[Source data]
%%

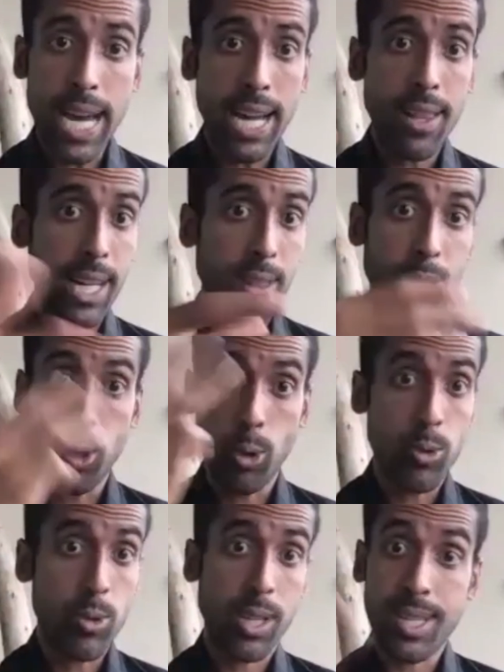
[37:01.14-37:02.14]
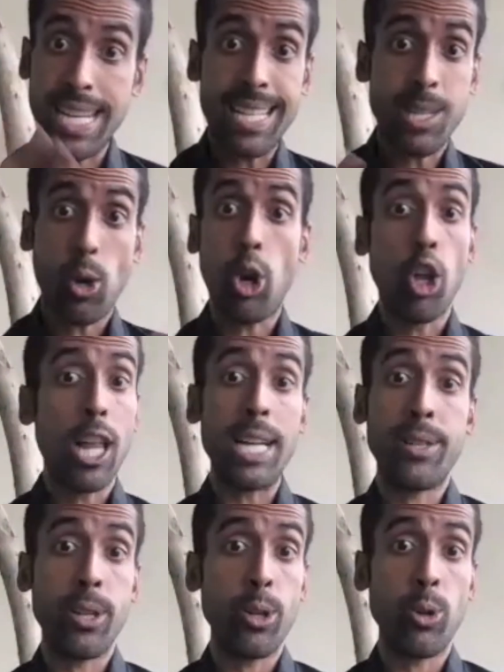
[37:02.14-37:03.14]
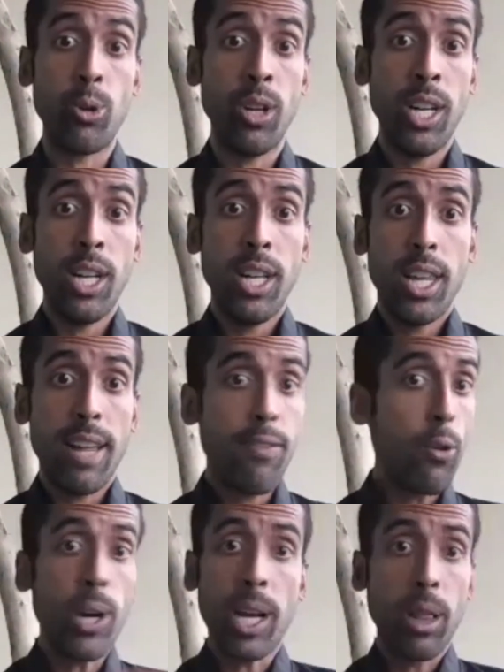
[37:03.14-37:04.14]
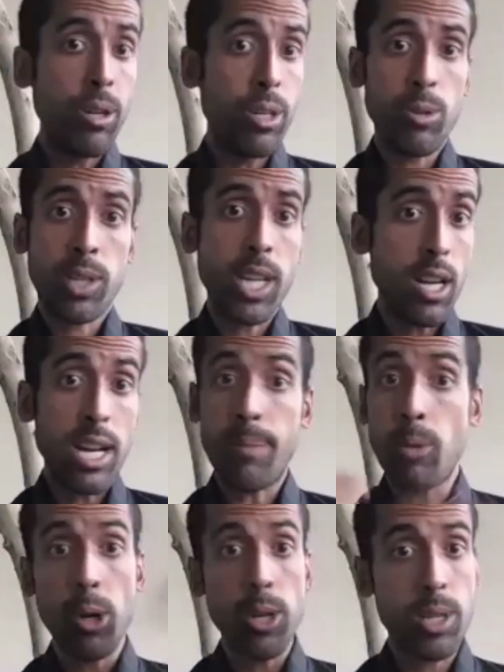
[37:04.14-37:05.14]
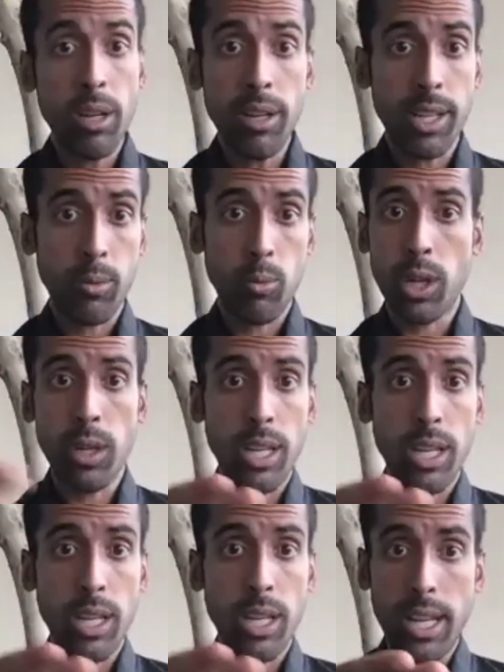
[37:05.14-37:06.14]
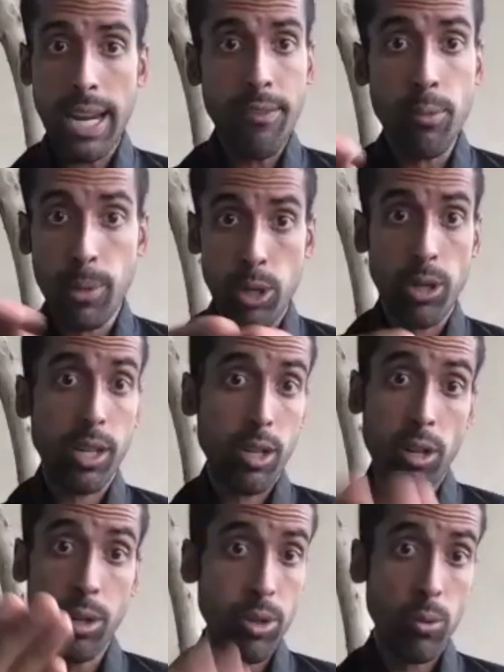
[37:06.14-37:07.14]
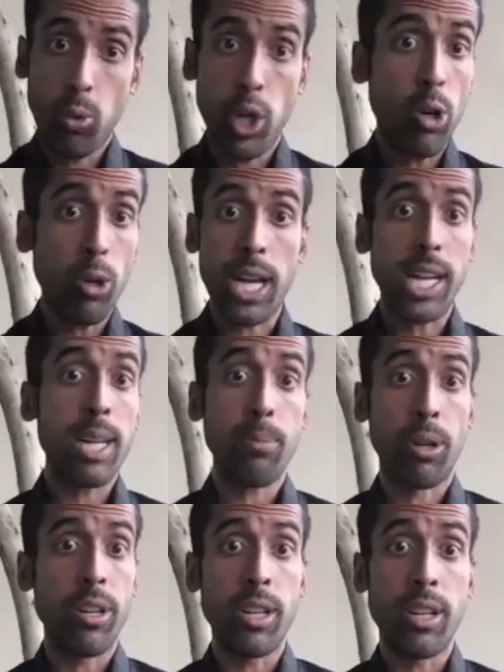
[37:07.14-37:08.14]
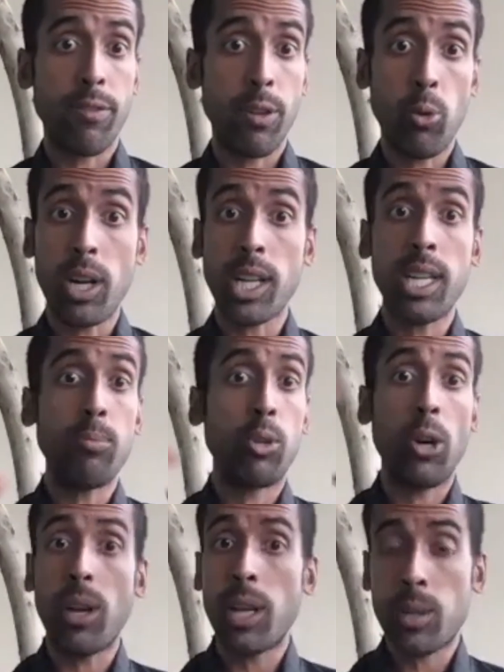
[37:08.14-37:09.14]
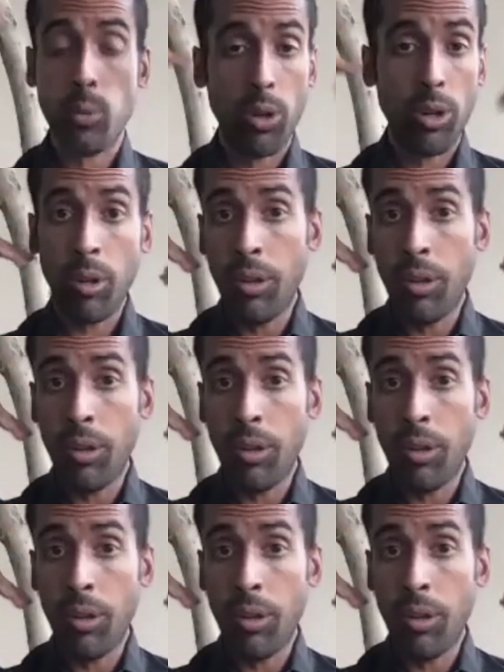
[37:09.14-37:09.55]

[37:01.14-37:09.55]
like those, because that's all I do if I want to learn new skill, and I'm always learning. We all got to keep learning. If you want to keep growing in this world,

%%

What the task requires: The answer should be the records above, unchanged, with the pictures omitted.

Your response:
[37:01.14-37:02.14]
[37:02.14-37:03.14]
[37:03.14-37:04.14]
[37:04.14-37:05.14]
[37:05.14-37:06.14]
[37:06.14-37:07.14]
[37:07.14-37:08.14]
[37:08.14-37:09.14]
[37:09.14-37:09.55]

[37:01.14-37:09.55]
like those, because that's all I do if I want to learn new skill, and I'm always learning. We all got to keep learning. If you want to keep growing in this world,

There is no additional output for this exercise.